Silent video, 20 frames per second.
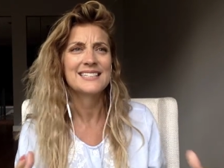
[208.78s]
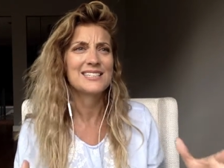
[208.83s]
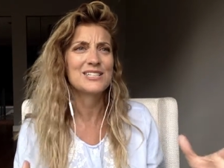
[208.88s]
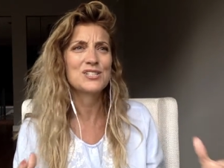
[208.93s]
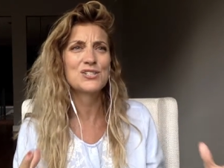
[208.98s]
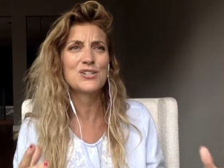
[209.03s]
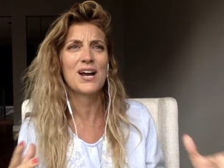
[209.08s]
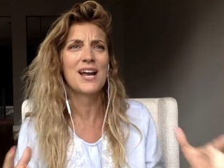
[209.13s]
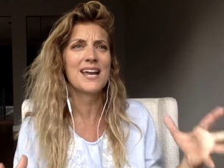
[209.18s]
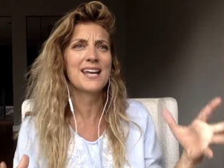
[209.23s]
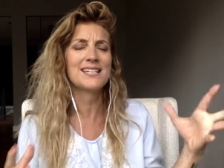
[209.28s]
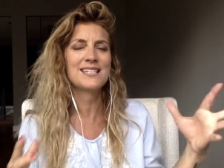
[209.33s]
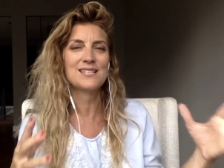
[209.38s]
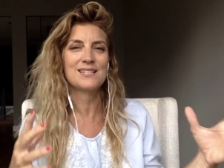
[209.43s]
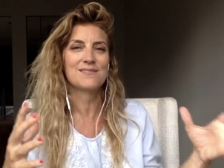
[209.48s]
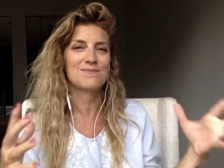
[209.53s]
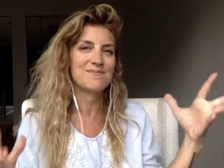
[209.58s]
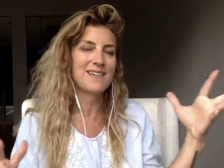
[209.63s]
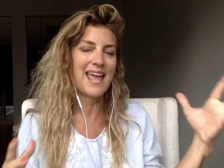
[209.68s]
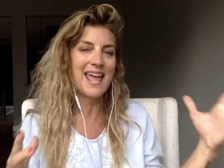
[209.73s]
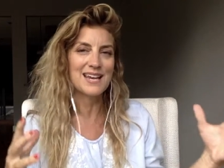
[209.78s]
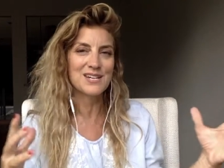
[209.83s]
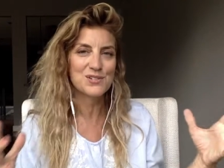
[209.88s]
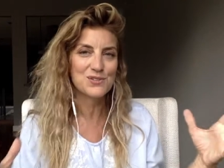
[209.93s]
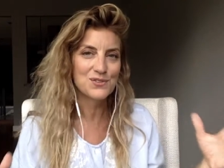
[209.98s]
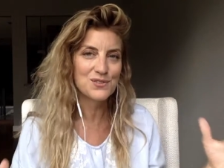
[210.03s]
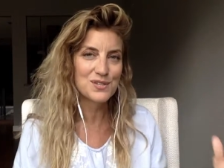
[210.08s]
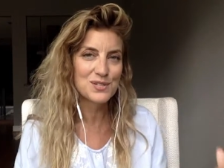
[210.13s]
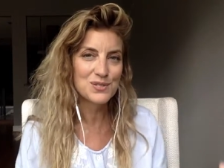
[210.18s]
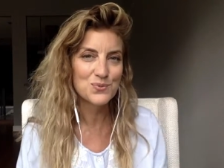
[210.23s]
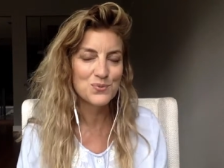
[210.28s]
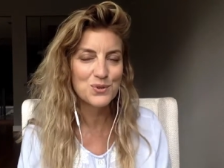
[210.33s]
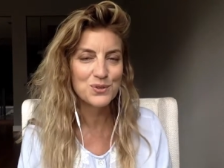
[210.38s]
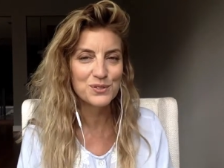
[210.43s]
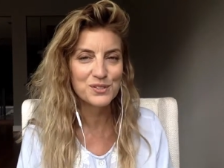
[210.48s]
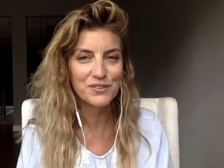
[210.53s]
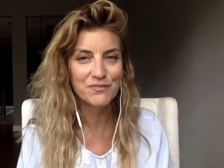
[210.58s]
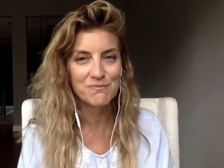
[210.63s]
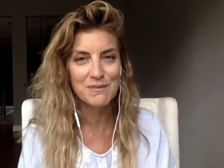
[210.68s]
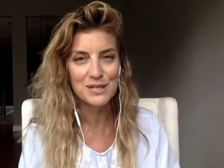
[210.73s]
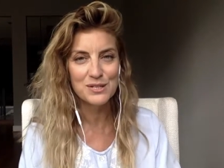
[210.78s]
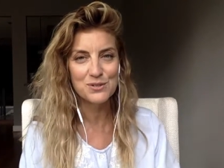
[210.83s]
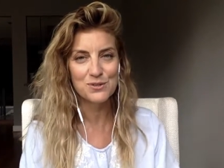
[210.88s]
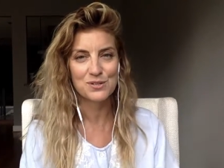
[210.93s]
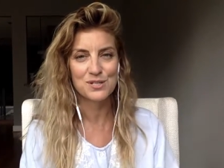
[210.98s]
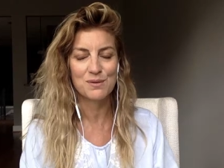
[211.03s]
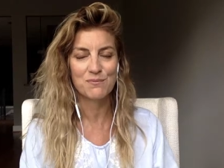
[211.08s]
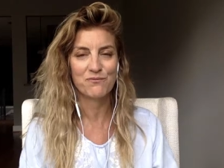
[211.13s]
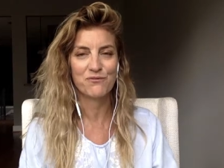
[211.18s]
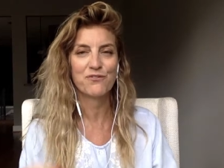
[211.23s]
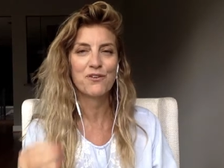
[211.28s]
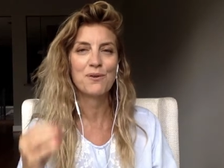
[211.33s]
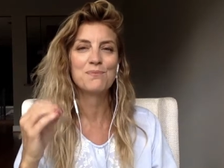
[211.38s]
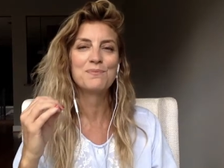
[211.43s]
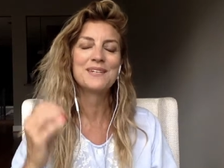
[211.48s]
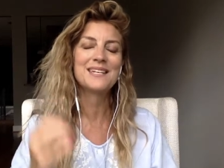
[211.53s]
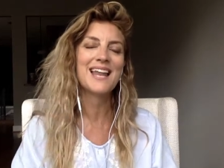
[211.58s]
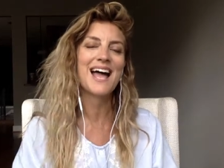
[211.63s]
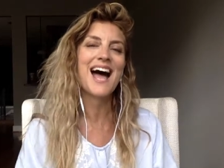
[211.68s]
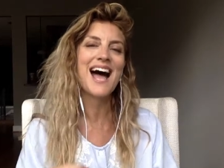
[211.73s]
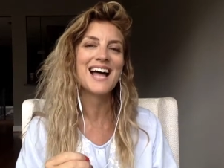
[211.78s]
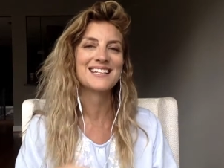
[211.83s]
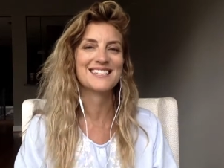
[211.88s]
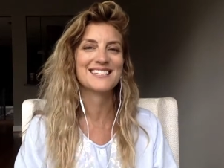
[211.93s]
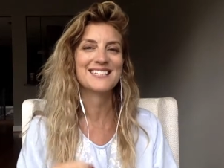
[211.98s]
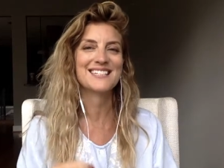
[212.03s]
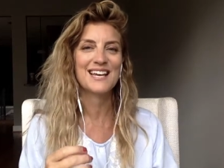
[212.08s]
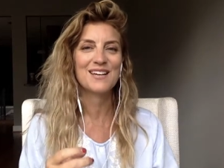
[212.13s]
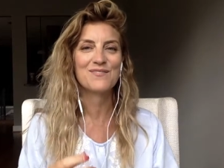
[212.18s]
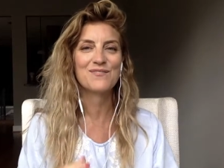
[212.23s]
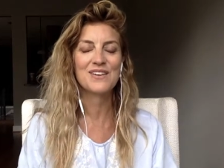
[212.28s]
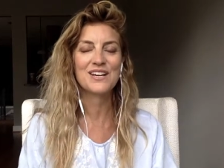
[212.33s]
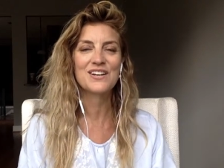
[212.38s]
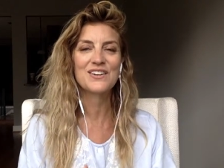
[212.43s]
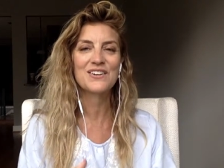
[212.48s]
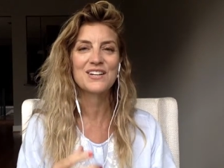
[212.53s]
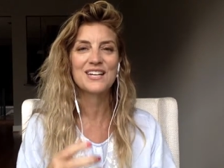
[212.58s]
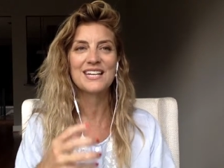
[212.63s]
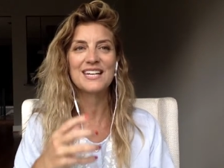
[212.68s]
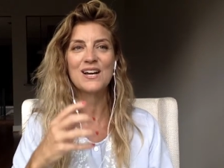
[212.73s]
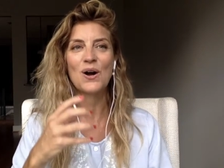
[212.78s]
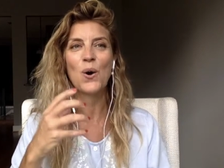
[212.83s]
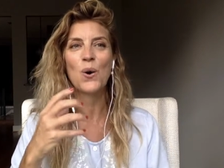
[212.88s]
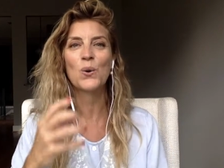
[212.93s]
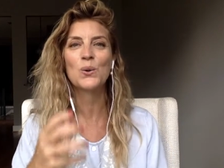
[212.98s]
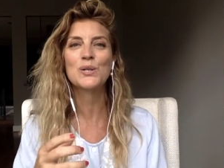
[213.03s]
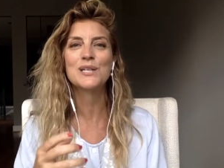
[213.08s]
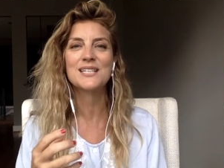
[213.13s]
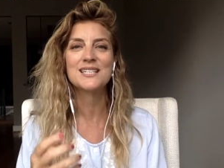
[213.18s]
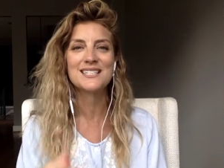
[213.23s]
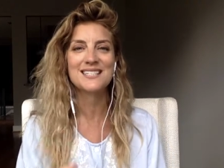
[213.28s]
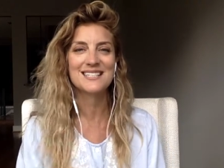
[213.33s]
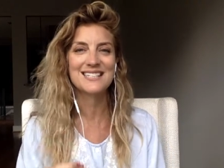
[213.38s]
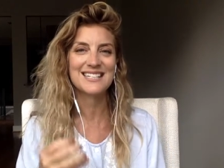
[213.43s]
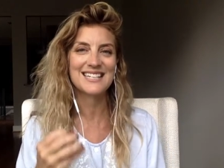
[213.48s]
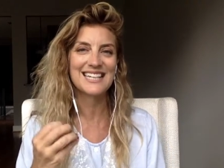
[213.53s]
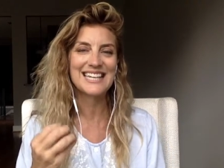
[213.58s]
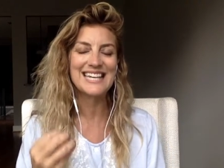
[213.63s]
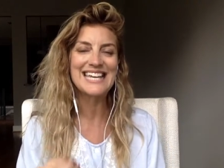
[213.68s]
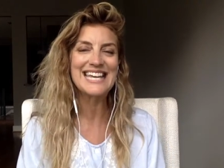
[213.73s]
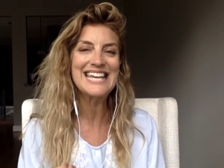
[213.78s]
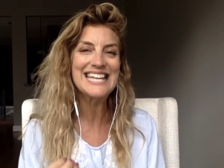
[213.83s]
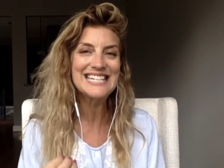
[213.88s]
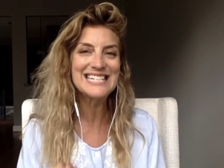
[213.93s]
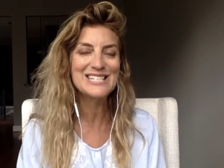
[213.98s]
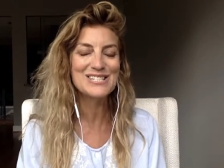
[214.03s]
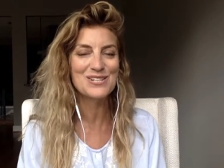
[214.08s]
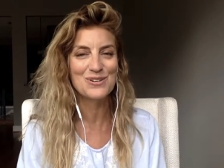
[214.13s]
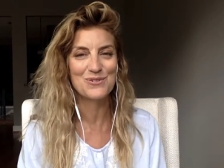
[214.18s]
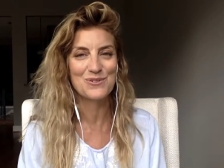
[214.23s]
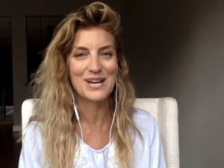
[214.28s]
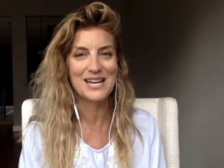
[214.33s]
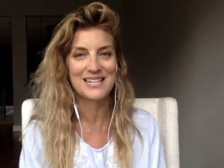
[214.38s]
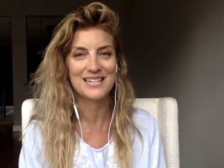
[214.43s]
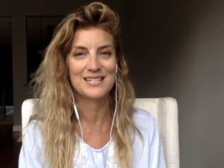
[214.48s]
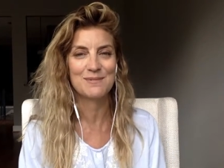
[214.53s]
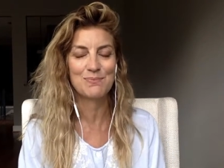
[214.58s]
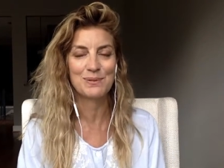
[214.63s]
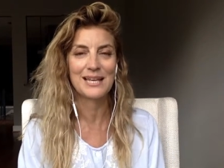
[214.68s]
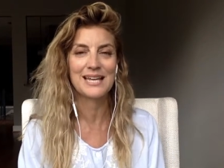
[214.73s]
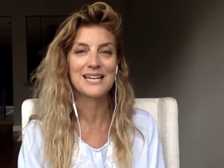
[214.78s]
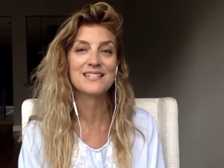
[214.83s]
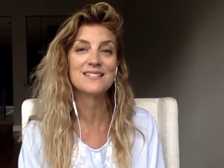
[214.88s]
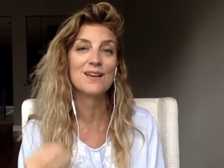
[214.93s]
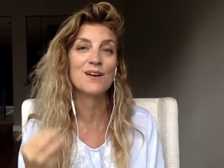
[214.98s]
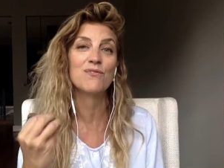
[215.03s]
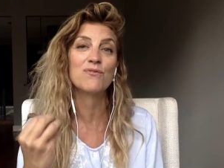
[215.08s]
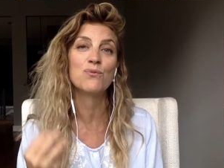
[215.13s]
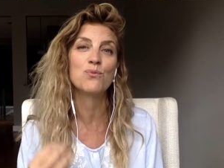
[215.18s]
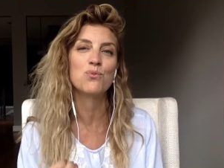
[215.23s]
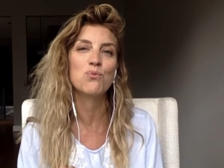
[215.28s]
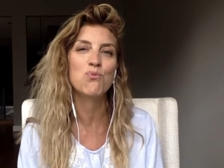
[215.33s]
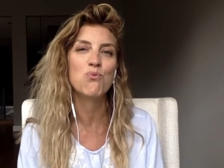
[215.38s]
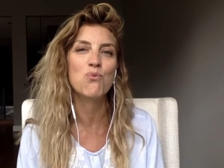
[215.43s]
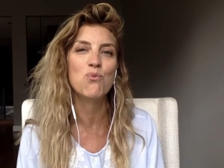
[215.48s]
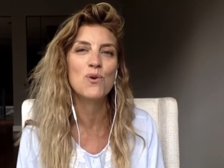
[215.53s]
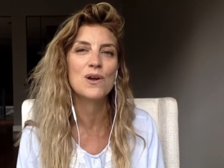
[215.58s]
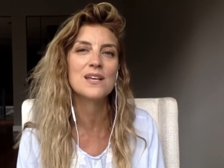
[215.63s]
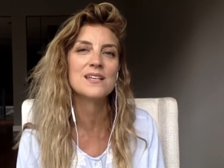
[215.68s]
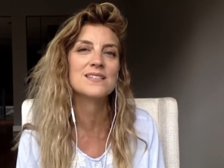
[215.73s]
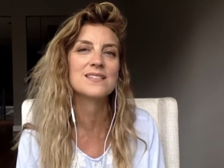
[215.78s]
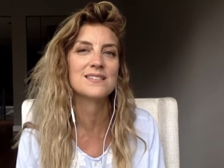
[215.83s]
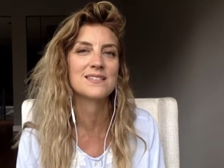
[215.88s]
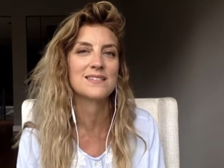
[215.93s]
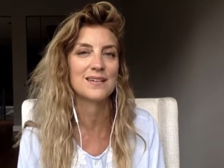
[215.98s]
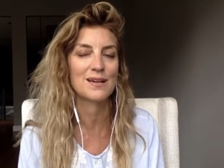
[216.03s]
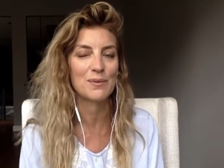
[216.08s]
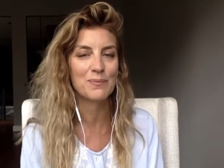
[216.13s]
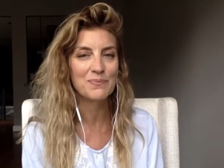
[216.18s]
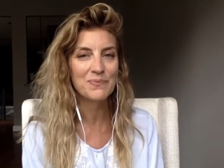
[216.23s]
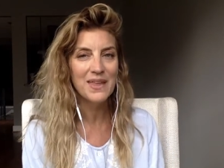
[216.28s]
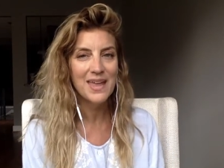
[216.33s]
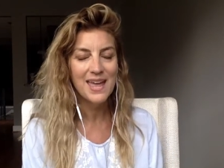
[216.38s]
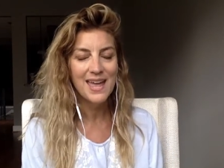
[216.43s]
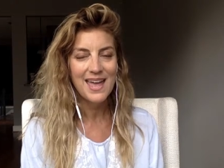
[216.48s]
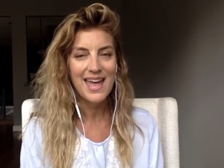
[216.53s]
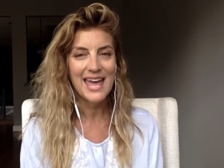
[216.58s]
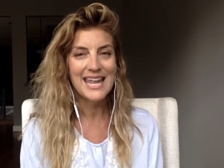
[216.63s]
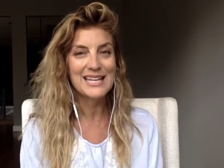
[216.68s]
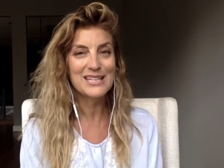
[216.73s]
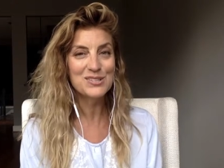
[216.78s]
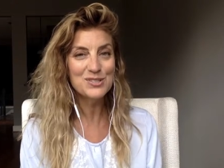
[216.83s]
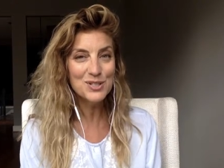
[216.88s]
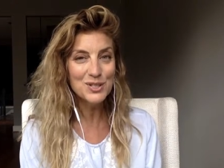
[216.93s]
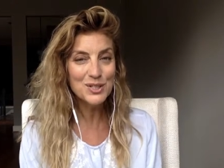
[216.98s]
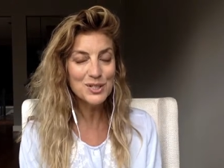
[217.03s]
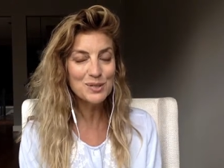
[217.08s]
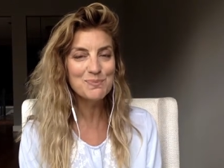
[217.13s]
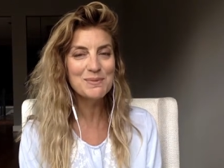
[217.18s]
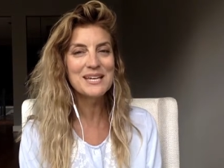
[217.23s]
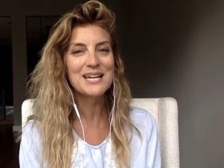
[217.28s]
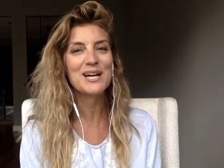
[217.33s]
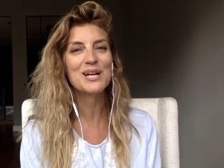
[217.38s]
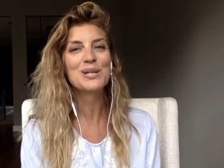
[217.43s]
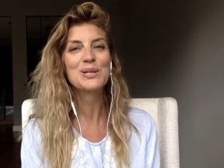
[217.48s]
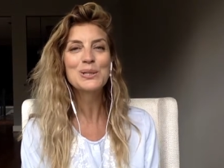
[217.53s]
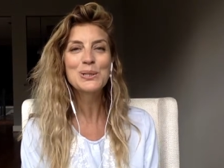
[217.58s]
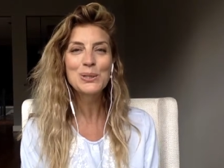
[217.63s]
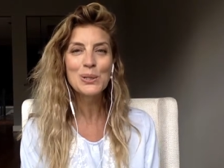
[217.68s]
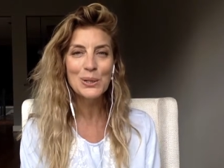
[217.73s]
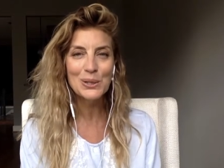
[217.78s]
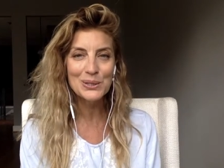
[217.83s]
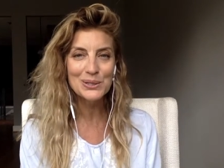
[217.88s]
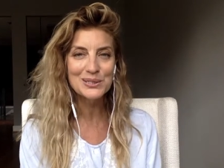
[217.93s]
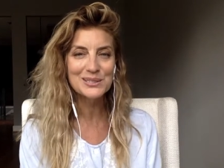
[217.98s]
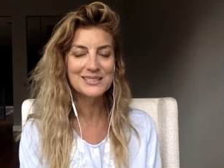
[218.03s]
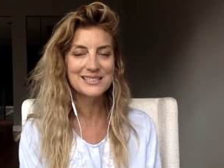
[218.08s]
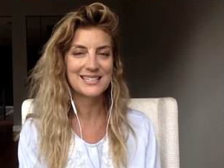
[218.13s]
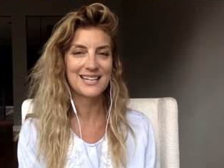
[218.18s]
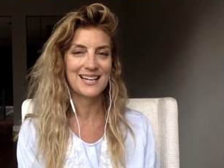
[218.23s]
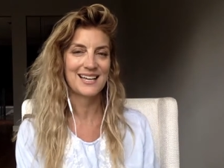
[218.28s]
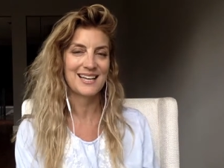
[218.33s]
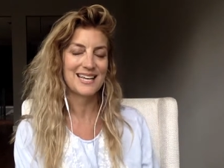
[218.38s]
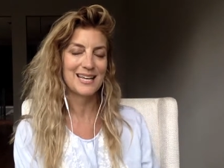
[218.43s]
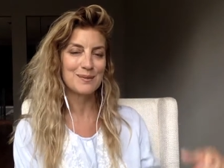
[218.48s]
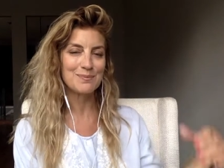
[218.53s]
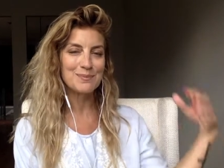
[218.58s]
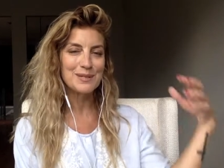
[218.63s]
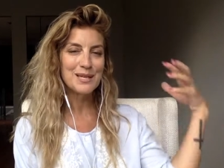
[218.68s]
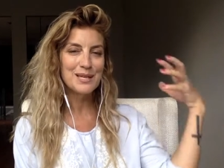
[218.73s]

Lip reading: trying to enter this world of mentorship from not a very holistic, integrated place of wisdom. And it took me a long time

########

▸ Task to carry out
Write the material out again exactly. Skip each picture.

▸ Output below
Silent video, 20 frames per second.
[208.78s]
[208.83s]
[208.88s]
[208.93s]
[208.98s]
[209.03s]
[209.08s]
[209.13s]
[209.18s]
[209.23s]
[209.28s]
[209.33s]
[209.38s]
[209.43s]
[209.48s]
[209.53s]
[209.58s]
[209.63s]
[209.68s]
[209.73s]
[209.78s]
[209.83s]
[209.88s]
[209.93s]
[209.98s]
[210.03s]
[210.08s]
[210.13s]
[210.18s]
[210.23s]
[210.28s]
[210.33s]
[210.38s]
[210.43s]
[210.48s]
[210.53s]
[210.58s]
[210.63s]
[210.68s]
[210.73s]
[210.78s]
[210.83s]
[210.88s]
[210.93s]
[210.98s]
[211.03s]
[211.08s]
[211.13s]
[211.18s]
[211.23s]
[211.28s]
[211.33s]
[211.38s]
[211.43s]
[211.48s]
[211.53s]
[211.58s]
[211.63s]
[211.68s]
[211.73s]
[211.78s]
[211.83s]
[211.88s]
[211.93s]
[211.98s]
[212.03s]
[212.08s]
[212.13s]
[212.18s]
[212.23s]
[212.28s]
[212.33s]
[212.38s]
[212.43s]
[212.48s]
[212.53s]
[212.58s]
[212.63s]
[212.68s]
[212.73s]
[212.78s]
[212.83s]
[212.88s]
[212.93s]
[212.98s]
[213.03s]
[213.08s]
[213.13s]
[213.18s]
[213.23s]
[213.28s]
[213.33s]
[213.38s]
[213.43s]
[213.48s]
[213.53s]
[213.58s]
[213.63s]
[213.68s]
[213.73s]
[213.78s]
[213.83s]
[213.88s]
[213.93s]
[213.98s]
[214.03s]
[214.08s]
[214.13s]
[214.18s]
[214.23s]
[214.28s]
[214.33s]
[214.38s]
[214.43s]
[214.48s]
[214.53s]
[214.58s]
[214.63s]
[214.68s]
[214.73s]
[214.78s]
[214.83s]
[214.88s]
[214.93s]
[214.98s]
[215.03s]
[215.08s]
[215.13s]
[215.18s]
[215.23s]
[215.28s]
[215.33s]
[215.38s]
[215.43s]
[215.48s]
[215.53s]
[215.58s]
[215.63s]
[215.68s]
[215.73s]
[215.78s]
[215.83s]
[215.88s]
[215.93s]
[215.98s]
[216.03s]
[216.08s]
[216.13s]
[216.18s]
[216.23s]
[216.28s]
[216.33s]
[216.38s]
[216.43s]
[216.48s]
[216.53s]
[216.58s]
[216.63s]
[216.68s]
[216.73s]
[216.78s]
[216.83s]
[216.88s]
[216.93s]
[216.98s]
[217.03s]
[217.08s]
[217.13s]
[217.18s]
[217.23s]
[217.28s]
[217.33s]
[217.38s]
[217.43s]
[217.48s]
[217.53s]
[217.58s]
[217.63s]
[217.68s]
[217.73s]
[217.78s]
[217.83s]
[217.88s]
[217.93s]
[217.98s]
[218.03s]
[218.08s]
[218.13s]
[218.18s]
[218.23s]
[218.28s]
[218.33s]
[218.38s]
[218.43s]
[218.48s]
[218.53s]
[218.58s]
[218.63s]
[218.68s]
[218.73s]

Lip reading: trying to enter this world of mentorship from not a very holistic, integrated place of wisdom. And it took me a long time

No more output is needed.